Resenha | Batman / Aliens

Batman - Aliens

Assumindo estar refém de uma sensação das mais básicas, o Cruzado Encapuzado declara ter medo ao analisar a questão que se avolumou. Tentando manter a aura de suspense, o Morcego já é mostrado se embrenhando em uma floresta, supostamente em uma missão. O roteiro de Ron Marz faz um resgate curioso, mostrando um visual semelhante ao do filme de John McTiernan, O Predador, por apresentar uma selva e inserir junto ao protagonista uma equipe de especialistas durões e marombados, que investigam um estranho caso.

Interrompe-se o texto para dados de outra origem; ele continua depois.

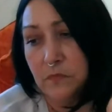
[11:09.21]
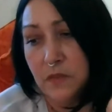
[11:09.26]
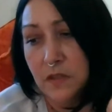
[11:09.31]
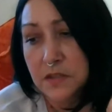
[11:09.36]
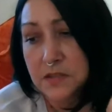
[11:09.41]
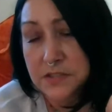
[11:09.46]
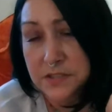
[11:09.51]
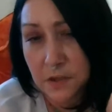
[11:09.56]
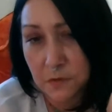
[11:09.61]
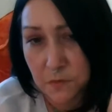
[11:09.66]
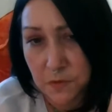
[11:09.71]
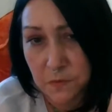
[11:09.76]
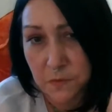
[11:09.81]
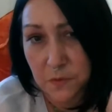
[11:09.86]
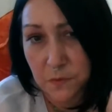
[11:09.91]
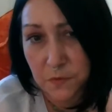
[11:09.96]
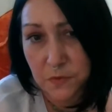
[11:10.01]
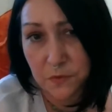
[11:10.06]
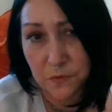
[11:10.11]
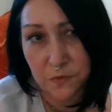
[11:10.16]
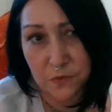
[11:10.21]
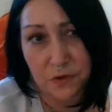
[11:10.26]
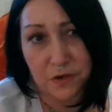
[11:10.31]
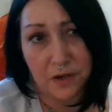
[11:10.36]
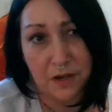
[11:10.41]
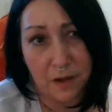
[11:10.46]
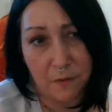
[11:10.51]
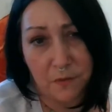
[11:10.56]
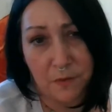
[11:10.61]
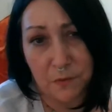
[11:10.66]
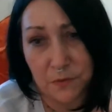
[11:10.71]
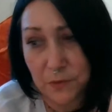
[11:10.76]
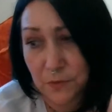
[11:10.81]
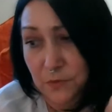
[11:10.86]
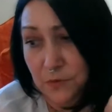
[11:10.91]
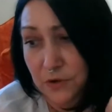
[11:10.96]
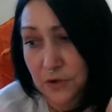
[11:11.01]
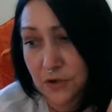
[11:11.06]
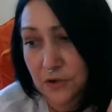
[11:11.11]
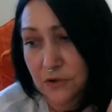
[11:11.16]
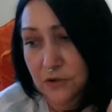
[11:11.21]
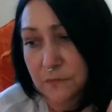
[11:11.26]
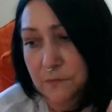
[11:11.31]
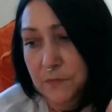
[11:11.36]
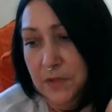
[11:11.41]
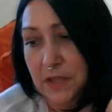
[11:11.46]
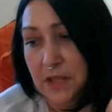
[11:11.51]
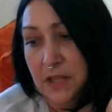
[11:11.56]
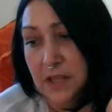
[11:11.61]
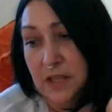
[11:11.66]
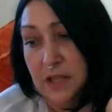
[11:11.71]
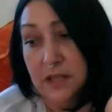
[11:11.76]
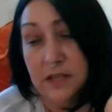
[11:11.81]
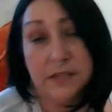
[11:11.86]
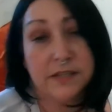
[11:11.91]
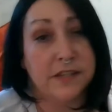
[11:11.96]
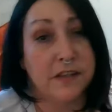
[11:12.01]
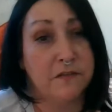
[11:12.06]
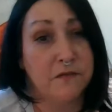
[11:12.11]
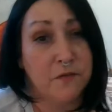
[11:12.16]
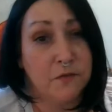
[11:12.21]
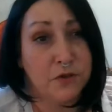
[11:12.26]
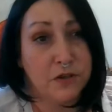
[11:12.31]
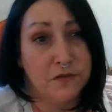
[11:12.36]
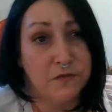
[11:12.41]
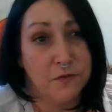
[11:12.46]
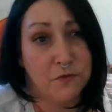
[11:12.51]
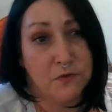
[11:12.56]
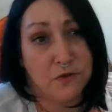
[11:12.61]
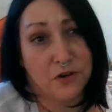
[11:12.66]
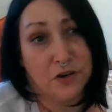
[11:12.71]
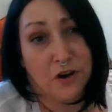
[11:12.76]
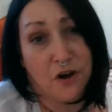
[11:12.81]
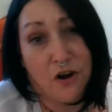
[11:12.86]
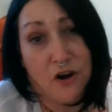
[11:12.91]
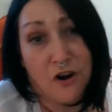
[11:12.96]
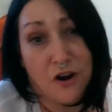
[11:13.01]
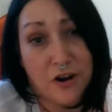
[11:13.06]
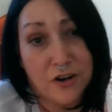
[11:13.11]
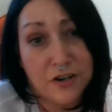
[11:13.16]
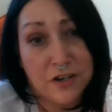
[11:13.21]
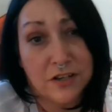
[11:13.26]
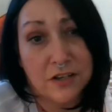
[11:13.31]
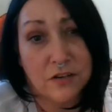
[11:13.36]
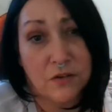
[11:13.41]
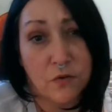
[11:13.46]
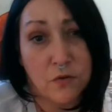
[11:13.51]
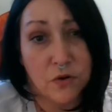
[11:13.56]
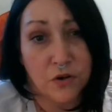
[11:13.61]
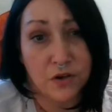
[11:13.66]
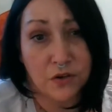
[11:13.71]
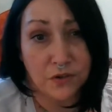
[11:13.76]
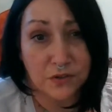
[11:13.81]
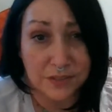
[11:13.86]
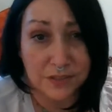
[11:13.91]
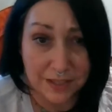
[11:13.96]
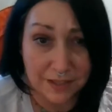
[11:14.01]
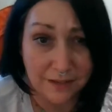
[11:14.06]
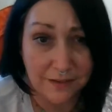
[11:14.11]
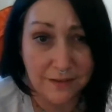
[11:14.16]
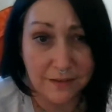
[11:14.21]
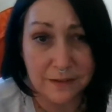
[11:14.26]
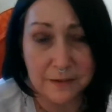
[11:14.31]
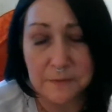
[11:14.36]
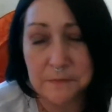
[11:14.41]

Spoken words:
So I went with Oracle. It is a 44 card Oracle deck.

Batman aportou no golfo do México, na fronteira da Guatemala com o México, para investigar um episódio curioso, cuja origem só é revelada após algumas páginas decorridas, uma vez que a Waynetch havia enviado uma equipe a tal lugar, já que obtinha negócios naquela região. É curioso o quanto Marz segura para mostrar o monstro, tentando guardar qualquer suspense ou surpresa de como seria o modus operandi dos Aliens. Toda a situação mostrada no filme original pensado por Dan O’Bannon se repete, mas sem qualquer expectativa de sustos.

Pior do que o modo vagaroso do qual a trama segue é o ataque grupal que os monstros fazem, bem mais cerebrais do que os mostrados nas abordagens cinematográficas. Na segunda parte, a narração volta aos primórdios, recontando a origem da tragédia do herói, mesclando-a com o temor de Batman com o Alien. A partir destes embates, a trama fica mais fluida e menos truncada, ainda que as lutas com os monstros não sejam nada demais.

O desenho de Bernie Wrightson está bem menos interessante do que nos idos dos anos 70, quando fazia a arte do Monstro do Pântano, de Len Wein. A regularidade cai vertiginosamente, pois nem mesmo o seu lápis é um diferencial na qualidade da revista. Tanto roteiro quanto desenhos são banais e dispensáveis.

Exceto pela última batalha do Morcego contra o Alien agigantado – fruto de uma “invasão” ao corpo de um crocodilo de proporções dantescas , quase não há condições de clímax. Através de uma manobra comum em sua carreira, Batman consegue vencer o oponente, fisicamente muito superior a ele, por meio do uso de traquitanas as quais ele sequer está acostumado a usar. O desfecho é covarde e clichê, com o paladino orfão usando a força de um elemento da natureza (a lava de um vulcão) para acabar com as últimas criaturas que ainda sobraram. Após retornar à casa, Bruce ainda se dá ao trabalho de fazer um discurso edificante, que põe em dúvida a origem do mal impingido pelas criaturas extraterrestres: se a ação seria somente uma resposta instintiva, como é com o tubarão, ou se a predação dos monstros seria perversa como a natureza humana. Nada que evidentemente resgate o crossover do ordinário.